Мэри не сказала мне ни одного слова, не произнесла. ни одной клятвы, но сумела доказать, что в собачьем сердце еще жив и не потухает тот чистый идеализм, которому поклоняются молодые голодающие лирики. Как странно, что ни один из них не выпустил книжки сонетов, посвященных собаке!
Мэри ничего от меня не требует, кроме небольшой дозы внимания. Если я незаметно от жены утаскиваю со стола кусок цыпленка и предлагаю его Мэри, она конфузливо вертит хвостом и берет кусок с видом безмолвного ласкового упрека.
«Зачем вы это делаете? — говорит она взглядом. — Разве вы не понимаете, что я и так…»
Она несколько секунд держит кусок во рту, как будто с намерением сохранить его на память, пока инстинкт не возьмет свое и кусок не исчезнет, бесшумно пройдя в горло.
«Конечно, — снова говорит ее взгляд, — я возьму еще кусок, и еще, даже очень много кусков, но зачем это? Только, пожалуйста, не подумайте, что мое пребывание около вас объясняется этим…»
Она не просится оставаться в комнатах, когда я запираю двери на ночь, наоборот, с наступлением этого момента Мэри начинает чувствовать себя неловко, и, как будто вспомнив, что у нее за день не написано еще несколько нужных писем, она торопливо убегает в сад.

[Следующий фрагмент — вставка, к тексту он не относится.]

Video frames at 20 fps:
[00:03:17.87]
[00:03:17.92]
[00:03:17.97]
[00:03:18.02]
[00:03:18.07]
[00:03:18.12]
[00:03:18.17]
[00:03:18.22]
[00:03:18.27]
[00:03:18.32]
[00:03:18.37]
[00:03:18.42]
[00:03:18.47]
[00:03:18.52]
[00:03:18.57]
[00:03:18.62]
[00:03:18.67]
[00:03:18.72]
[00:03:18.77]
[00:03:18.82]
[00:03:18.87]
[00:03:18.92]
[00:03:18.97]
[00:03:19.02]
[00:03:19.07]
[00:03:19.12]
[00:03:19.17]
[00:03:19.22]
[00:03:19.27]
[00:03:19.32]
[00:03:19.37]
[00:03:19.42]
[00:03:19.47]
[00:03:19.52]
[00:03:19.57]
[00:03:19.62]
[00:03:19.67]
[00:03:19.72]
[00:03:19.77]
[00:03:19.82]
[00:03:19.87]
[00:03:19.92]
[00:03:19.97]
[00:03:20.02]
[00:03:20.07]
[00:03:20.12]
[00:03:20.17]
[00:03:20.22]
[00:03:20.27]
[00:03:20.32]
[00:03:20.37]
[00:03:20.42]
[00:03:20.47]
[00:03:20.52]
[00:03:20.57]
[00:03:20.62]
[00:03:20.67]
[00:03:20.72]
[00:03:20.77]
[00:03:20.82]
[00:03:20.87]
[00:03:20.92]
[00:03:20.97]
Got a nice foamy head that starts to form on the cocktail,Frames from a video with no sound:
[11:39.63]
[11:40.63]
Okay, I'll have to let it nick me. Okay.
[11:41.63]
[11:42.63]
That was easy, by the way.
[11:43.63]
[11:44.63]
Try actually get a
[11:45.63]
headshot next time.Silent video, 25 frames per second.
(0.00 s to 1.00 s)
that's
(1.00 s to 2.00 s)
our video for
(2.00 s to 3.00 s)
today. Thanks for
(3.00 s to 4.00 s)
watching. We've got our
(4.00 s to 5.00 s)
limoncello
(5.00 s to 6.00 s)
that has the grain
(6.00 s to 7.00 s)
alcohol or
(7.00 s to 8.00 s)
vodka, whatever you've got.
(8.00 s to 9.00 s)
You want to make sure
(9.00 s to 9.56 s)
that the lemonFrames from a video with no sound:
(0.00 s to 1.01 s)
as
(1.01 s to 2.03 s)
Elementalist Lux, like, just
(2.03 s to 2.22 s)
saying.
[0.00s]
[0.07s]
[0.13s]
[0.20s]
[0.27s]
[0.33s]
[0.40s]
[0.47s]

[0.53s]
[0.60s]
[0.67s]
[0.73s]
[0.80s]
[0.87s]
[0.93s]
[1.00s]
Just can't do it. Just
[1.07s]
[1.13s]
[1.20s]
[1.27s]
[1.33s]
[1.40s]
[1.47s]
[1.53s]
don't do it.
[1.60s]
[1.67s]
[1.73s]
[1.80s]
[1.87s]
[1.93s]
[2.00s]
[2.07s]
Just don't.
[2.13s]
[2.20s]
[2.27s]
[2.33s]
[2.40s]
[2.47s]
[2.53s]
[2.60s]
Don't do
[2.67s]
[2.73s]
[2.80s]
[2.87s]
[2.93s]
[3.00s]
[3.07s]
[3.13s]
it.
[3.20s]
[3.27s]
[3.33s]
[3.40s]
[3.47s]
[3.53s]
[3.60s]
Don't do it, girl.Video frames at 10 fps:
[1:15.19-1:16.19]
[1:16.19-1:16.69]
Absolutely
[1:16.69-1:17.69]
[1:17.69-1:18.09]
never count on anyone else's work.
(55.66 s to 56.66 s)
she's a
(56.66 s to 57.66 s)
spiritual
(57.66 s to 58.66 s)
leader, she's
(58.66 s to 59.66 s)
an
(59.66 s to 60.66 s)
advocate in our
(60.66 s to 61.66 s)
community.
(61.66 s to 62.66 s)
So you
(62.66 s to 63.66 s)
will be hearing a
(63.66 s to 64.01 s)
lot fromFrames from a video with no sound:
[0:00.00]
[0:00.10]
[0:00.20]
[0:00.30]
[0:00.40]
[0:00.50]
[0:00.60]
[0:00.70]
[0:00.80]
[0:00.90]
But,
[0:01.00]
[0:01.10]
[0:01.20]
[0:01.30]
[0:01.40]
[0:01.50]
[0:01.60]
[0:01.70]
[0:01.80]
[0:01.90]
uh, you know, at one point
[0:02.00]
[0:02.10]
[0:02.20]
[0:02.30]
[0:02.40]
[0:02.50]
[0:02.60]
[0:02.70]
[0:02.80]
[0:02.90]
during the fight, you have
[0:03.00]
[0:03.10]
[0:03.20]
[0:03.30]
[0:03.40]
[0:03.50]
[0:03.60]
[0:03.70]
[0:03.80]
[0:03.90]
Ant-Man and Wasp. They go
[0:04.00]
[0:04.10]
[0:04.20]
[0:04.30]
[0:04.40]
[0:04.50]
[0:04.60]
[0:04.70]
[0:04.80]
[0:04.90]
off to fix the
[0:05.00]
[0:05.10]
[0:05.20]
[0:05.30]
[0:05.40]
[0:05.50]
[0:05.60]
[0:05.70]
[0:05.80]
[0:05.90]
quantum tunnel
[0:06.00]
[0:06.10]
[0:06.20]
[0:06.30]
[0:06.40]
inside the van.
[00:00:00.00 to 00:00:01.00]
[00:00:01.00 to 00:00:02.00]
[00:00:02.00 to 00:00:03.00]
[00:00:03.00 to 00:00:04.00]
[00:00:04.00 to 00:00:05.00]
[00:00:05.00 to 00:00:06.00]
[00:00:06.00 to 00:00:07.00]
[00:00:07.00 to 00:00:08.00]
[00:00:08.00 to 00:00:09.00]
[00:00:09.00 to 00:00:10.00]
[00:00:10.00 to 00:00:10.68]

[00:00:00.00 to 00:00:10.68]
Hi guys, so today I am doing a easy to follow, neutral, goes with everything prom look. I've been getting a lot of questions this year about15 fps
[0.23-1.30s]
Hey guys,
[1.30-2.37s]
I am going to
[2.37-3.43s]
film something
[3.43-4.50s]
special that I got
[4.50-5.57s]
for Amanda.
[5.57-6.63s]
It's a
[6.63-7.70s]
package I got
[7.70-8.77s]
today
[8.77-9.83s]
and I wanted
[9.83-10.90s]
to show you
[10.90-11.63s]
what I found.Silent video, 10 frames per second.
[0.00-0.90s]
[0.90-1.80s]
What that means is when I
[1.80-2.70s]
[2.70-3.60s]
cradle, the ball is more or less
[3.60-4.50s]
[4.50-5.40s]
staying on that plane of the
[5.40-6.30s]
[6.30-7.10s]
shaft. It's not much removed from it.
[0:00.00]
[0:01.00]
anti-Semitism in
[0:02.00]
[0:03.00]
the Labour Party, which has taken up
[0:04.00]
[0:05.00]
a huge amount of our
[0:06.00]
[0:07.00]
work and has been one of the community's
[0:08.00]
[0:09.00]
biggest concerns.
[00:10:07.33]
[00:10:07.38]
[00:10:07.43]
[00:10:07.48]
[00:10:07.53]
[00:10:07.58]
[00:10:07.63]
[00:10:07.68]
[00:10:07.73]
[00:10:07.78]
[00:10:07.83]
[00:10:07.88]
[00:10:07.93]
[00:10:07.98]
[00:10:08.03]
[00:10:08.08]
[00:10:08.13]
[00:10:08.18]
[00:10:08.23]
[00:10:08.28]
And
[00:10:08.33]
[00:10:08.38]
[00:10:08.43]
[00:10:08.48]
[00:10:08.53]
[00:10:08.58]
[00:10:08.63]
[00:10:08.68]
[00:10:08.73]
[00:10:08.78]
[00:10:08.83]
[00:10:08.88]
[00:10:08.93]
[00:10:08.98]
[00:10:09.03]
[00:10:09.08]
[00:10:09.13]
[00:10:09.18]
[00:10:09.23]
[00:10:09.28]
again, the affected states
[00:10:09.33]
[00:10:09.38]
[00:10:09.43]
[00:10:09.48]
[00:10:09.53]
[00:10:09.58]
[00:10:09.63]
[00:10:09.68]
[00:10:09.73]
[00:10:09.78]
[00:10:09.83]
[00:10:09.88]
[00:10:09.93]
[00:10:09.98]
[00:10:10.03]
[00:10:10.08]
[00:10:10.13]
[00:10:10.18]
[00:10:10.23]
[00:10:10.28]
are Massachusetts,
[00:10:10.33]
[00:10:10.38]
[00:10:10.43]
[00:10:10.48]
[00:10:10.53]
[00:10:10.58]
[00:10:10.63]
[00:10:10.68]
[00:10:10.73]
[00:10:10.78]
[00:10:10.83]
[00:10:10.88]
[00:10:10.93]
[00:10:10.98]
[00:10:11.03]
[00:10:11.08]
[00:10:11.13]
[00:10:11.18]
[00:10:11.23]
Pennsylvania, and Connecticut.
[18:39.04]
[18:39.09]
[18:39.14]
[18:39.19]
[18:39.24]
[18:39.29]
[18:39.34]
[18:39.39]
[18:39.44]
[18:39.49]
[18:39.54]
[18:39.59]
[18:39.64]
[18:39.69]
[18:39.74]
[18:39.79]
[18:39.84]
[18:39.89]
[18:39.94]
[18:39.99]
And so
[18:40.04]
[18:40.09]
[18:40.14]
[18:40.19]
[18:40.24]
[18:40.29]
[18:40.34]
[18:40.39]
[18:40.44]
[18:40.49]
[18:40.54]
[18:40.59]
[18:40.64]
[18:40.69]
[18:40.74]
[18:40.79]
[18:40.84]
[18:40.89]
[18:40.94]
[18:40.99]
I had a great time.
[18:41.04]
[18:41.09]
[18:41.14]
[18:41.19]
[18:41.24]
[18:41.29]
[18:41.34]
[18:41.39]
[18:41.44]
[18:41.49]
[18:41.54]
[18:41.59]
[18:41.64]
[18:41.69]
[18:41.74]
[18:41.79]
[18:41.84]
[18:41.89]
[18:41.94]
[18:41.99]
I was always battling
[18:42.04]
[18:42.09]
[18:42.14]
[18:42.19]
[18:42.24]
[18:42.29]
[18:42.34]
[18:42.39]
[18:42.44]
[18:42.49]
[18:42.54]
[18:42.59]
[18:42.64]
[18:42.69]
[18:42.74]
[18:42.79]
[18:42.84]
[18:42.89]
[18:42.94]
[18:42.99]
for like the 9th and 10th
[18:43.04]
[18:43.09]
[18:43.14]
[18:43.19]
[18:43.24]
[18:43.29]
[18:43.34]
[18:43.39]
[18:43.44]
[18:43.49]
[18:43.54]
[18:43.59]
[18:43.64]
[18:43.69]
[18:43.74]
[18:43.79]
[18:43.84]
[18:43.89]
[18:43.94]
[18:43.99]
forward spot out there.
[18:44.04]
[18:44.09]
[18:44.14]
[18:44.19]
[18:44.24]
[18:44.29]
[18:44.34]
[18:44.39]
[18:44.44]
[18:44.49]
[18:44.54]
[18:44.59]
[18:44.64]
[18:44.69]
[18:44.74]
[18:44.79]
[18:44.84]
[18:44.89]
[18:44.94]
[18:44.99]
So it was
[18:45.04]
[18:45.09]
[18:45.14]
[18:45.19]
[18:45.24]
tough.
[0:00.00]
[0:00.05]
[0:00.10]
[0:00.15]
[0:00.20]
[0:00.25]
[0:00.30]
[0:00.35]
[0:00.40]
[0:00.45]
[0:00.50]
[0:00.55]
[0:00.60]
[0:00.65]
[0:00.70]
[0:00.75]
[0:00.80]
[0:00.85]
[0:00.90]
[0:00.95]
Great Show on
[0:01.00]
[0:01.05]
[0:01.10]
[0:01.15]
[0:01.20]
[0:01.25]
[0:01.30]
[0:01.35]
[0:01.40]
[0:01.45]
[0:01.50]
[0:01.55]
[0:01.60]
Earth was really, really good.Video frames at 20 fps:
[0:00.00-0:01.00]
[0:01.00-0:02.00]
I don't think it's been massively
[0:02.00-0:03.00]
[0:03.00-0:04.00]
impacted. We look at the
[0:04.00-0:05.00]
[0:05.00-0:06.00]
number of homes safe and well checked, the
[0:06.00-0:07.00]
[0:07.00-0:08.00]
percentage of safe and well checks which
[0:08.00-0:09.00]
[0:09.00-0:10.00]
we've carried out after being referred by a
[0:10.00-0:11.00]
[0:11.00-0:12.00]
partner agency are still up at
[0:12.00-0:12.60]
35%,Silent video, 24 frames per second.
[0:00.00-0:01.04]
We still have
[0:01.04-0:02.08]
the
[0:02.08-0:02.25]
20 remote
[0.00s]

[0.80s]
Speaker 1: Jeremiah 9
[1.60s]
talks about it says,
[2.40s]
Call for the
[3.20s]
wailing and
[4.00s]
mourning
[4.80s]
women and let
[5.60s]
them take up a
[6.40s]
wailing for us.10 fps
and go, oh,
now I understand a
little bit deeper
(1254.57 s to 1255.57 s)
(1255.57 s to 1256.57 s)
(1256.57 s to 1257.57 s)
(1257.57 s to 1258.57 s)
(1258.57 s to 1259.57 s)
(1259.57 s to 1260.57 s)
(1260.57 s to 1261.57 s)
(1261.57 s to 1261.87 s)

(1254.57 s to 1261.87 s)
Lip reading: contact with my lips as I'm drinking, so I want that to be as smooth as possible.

Обман этот ей редко удается провести удачно, и, когда я, опуская шторы, выглядываю в сад, я вижу, что против моего окна стоит Мэри и внимательно присматривается к тому, что я собираюсь делать. Наверное, когда я снова сажусь писать и она чувствует, что запирание двери — просто выпад против нее, она обижается и идет на задний двор гоняться за кошками, чтобы освободиться от тяжкой мысли о моем неблагородстве.
* * *
Как всякое любящее существо, Мэри ревнива. Считая свою ревность совершенно здоровым и непостыдным чувством, она никакие проявления ее не скрывает от меня. Мэри не устраивает сцен, не грозится уехать из дома и не складывает свои пожитки в будке; она поступает иначе.
Когда я выхожу во двор и ко мне подбегают другие собаки (они живы и здравствуют поныне), она дает им проявить свои чувства ко мне, но внимательно высматривает, какая из них заслужила наиболее теплое с моей стороны приветствие.
Тогда она хладнокровно подходит к намеченной собаке и сильным ударом лапы валит ее на землю, и, если та изъявляет желание сопротивляться, Мэри не отказывает ей в удовлетворении и грызет ее, пока та не убежит. После этого Мэри подходит ко мне и вопросительно смотрит.
«Вы видите, — говорит она своим видом. — я совершенно не стесняю вашей свободы, но я просто не хочу, чтобы надо мной мог кто-нибудь смеяться. Это — мое право».
Если же я беру палку и хочу проучить ее за скандал, она никогда не убегает, она ложится на спину, вытягивает лапы и замирает, слабо повиливая хвостом.
«Бейте, — говорит этот хвост, — бейте, если вы только можете и вам не стыдно. От вас я перенесу!»
Я не запомнил случая, чтобы я смог это сделать.